Guide Dogs In Singapore
It is interesting to note that there are several Singaporeans who are not familiar with guide dogs and what they do. One lady’s experience exposed this lack of awareness. Guide dogs assist blind people with movement and are allowed on public transport as well as indoors.
- Guide dogs are not regarded as pets because they have a specific job to do, which is helping people blind people to move around. A guide dog can usually be recognized by the harnesses they wear when they walk with their owners.
- Harnessing a dog improves the mobility and safety of the visually impaired or blind person and makes it easier for people to be independent when moving from place to place.
- Guide dogs are allowed to access various establishments and public transport systems. They should never be chased away and have the legal right to enter public places. Since guide dogs have been trained to behave accordingly, there is no risk of them disrupting activities or being a nuisance to anyone.
Spreading Awareness About Guide Dogs
A Singaporean lady shared her experience on social media regarding how people react when they encounter her with a guide dog. Typical reactions include complaining about the dog’s presence inside a bus, exiting a lift when the dog entered, refusing the dog to be allowed indoors and telling the handler to remove the dog. Considering how difficult it can be for handlers to move around Singapore with their guide dogs, there is a growing need for people to learn more about these amazing dogs.
- With proper and widespread awareness about guide dogs, people will no longer be afraid or dismissive when they come across. Everyone should make an effort to be kind to service dogs and the humans they work with. Guide dogs are legally allowed in eateries, on public transport and indoors. They are working and making life much easier for their owners.

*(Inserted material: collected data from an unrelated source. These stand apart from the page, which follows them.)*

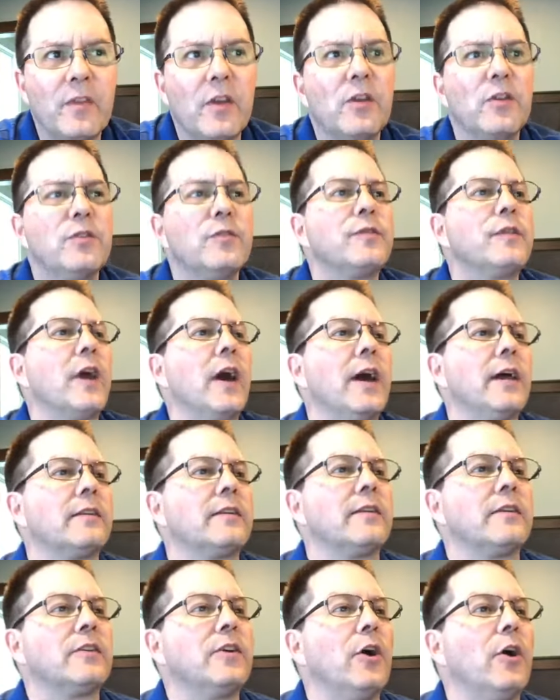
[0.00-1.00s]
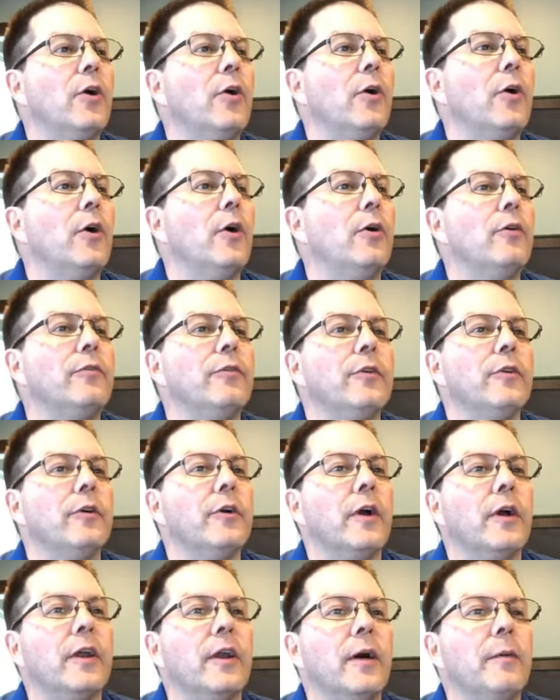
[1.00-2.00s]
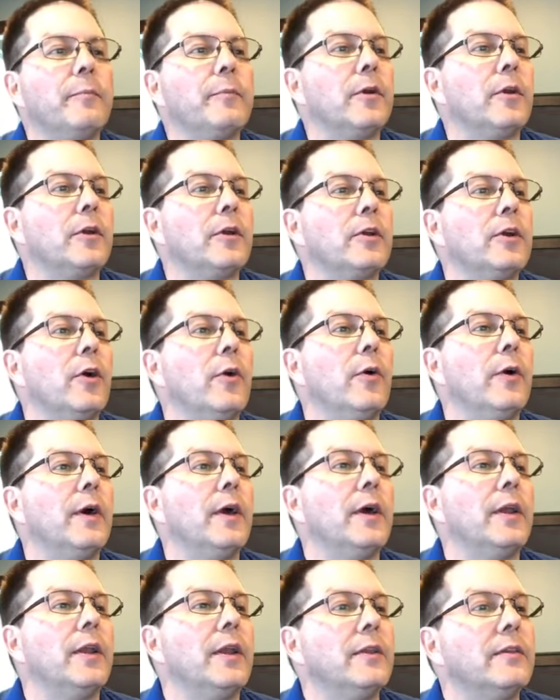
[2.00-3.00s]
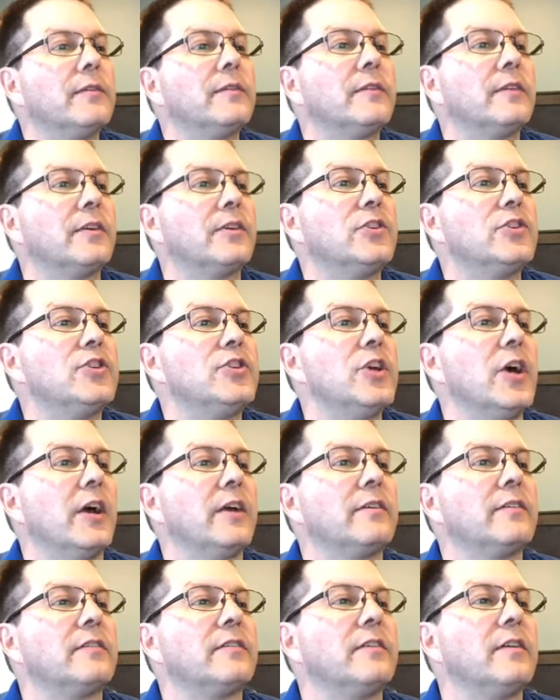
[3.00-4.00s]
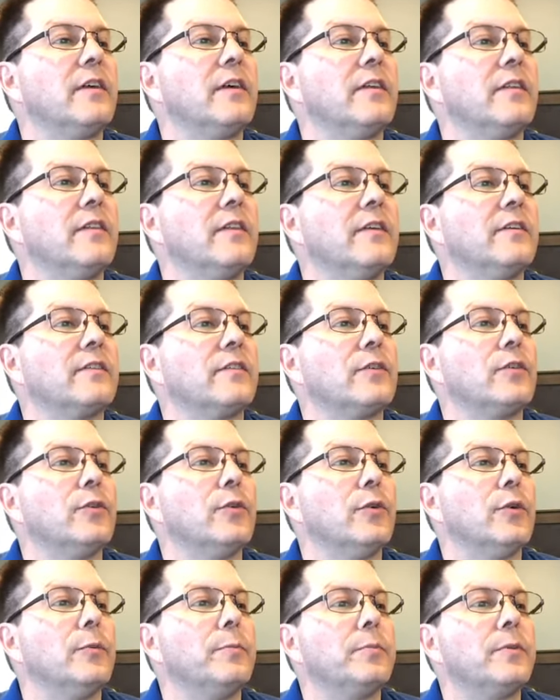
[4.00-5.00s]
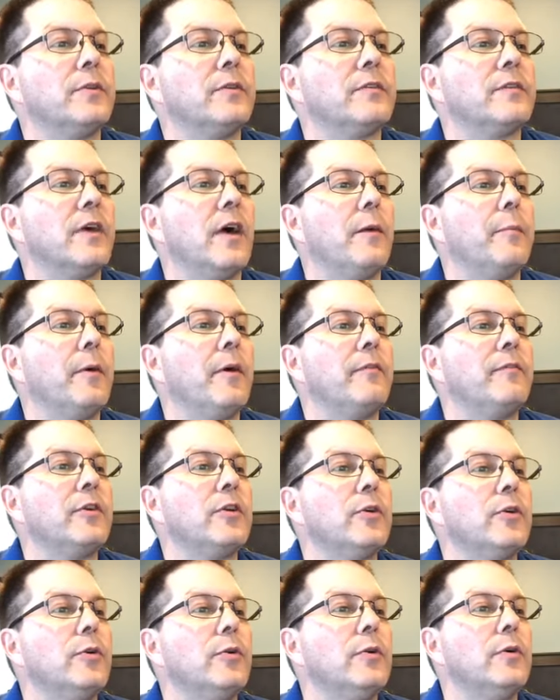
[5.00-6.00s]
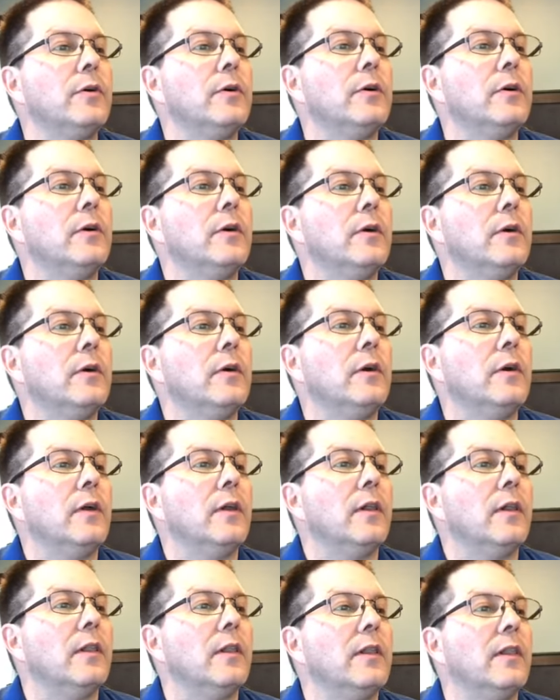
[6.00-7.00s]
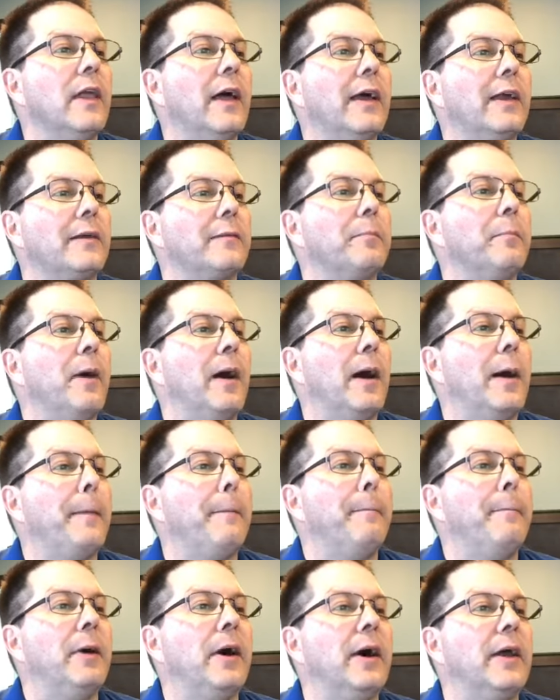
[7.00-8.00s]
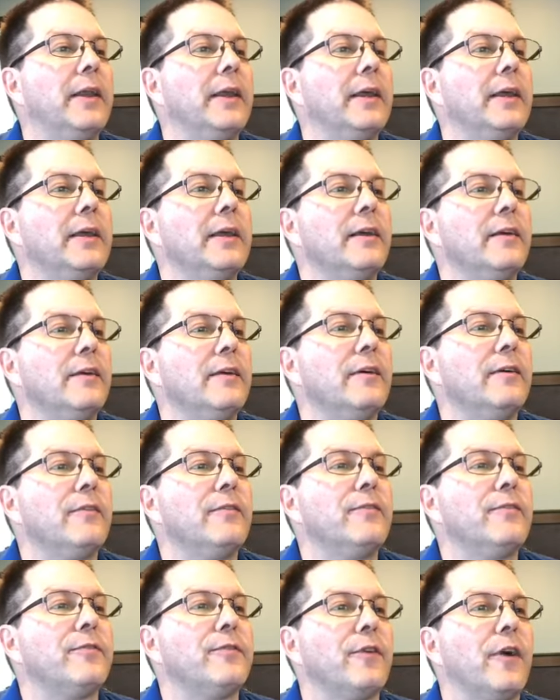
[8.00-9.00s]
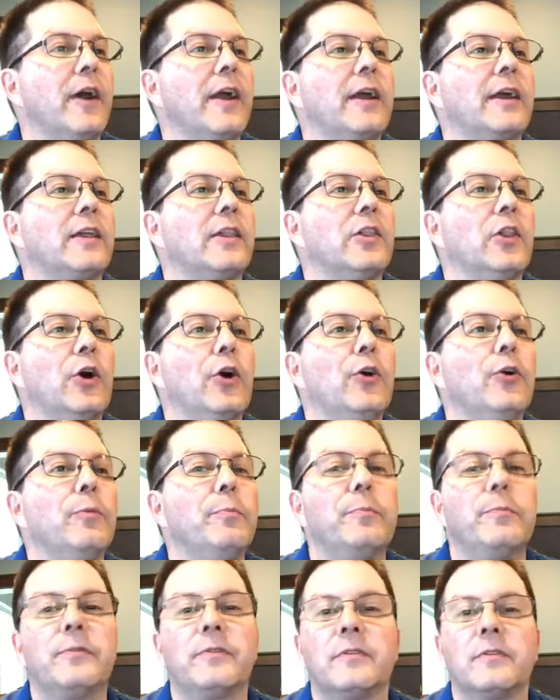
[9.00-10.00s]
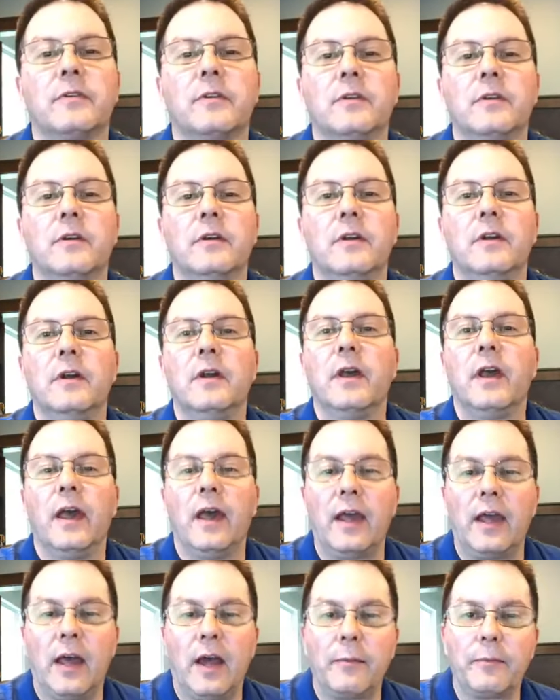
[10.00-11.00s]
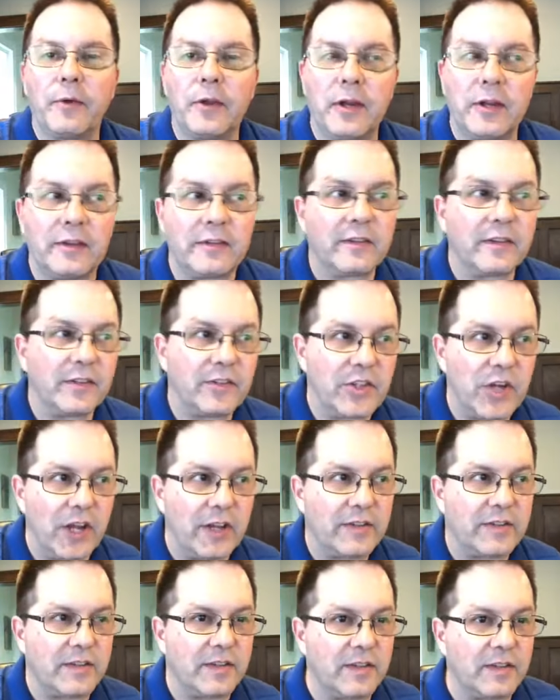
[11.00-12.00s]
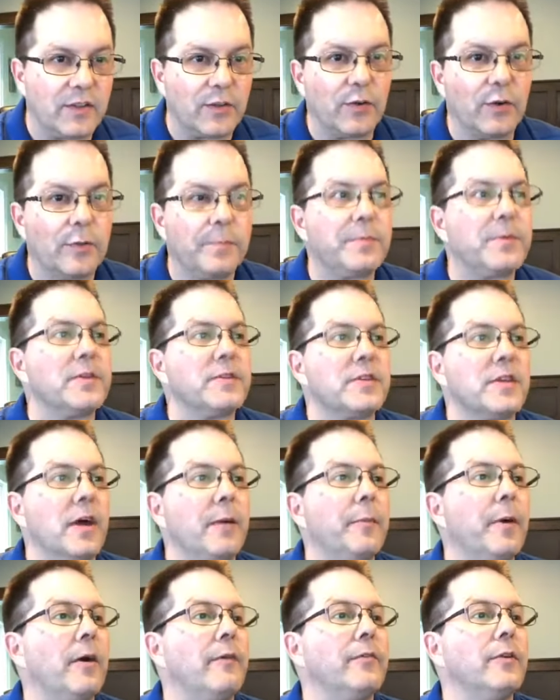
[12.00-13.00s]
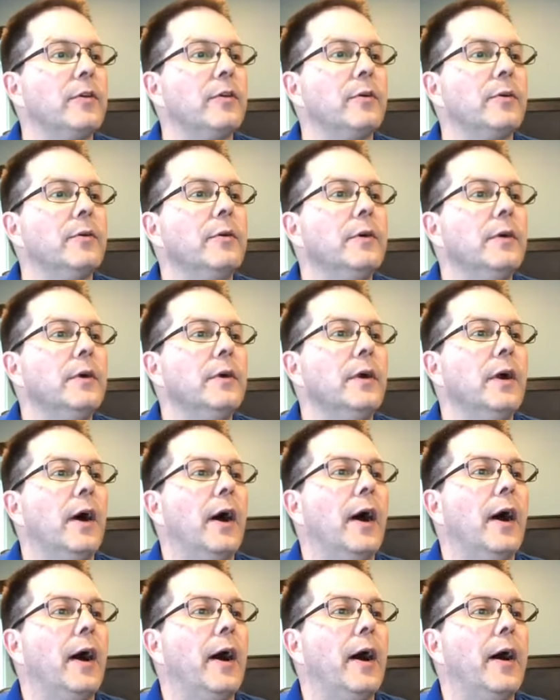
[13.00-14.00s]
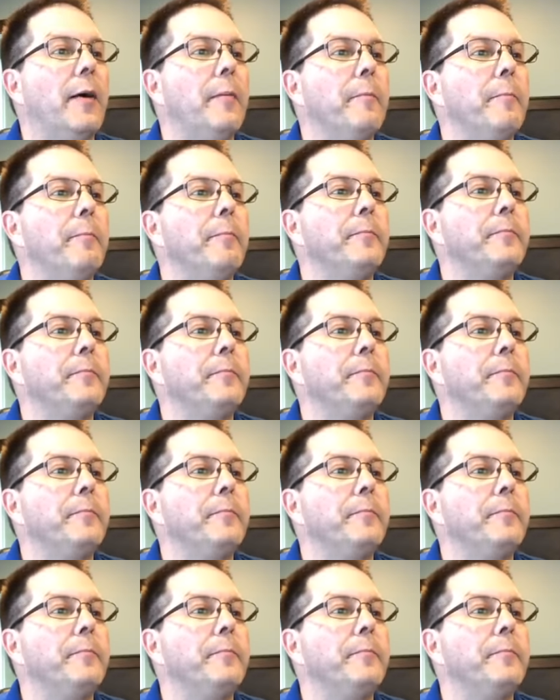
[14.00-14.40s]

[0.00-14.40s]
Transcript: You've got to go over, and I'm going to go in and suggest this group to some of you, like my buddy Frank Lopes. Hey, I'm going to suggest this group to some of you. I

- A guide dog gives independence to a visually impaired person who needs help to get through daily life. This includes seeing family and friends, going to shops, going to work and other daily challenges and activities. This assists human beings by creating freedom and independence for blind or visually impaired individuals and allows them to handle daily tasks like any other person.
- The help that a guide dog provides also takes pressure off the friends and families of visually impaired people who may not be able to look after their loved ones all the time. With a well-trained dog, people are no longer restricted or tied down.
Guide dog owners work with training organizations to determine when the dog will retire. However, an entire life of working as a guide dog does not usually exceed eight years. Retired dogs can remain with their owners as long as they are able to take care of the dog’s needs after retirement.
There are times when people find it difficult to take care of the older dog’s welfare after training begins with a new dog. In this type of situation, suggestions can be provided for someone else to provide a home for the retired dog or organize the process of moving to a new caring home.
In Singapore, there is a large gap between the number of people who own guide dogs and the number of visually impaired individuals who can potentially reap the benefits of guide dog ownership. There are numerous benefits that are associated with guide dogs that vary among people and in different situations.
Research over the years has revealed several social and psychological benefits of owning an assistance dog. It also shows the effectiveness and impact of guide dogs. Some of the highlighted benefits of owning a guide dog in Singapore include increased mobility, increased social interaction, companionship, confidence and independence. These social and psychological aspects distinguish guide dog ownership as an outstanding mobility aid that has the capacity to change people’s lives.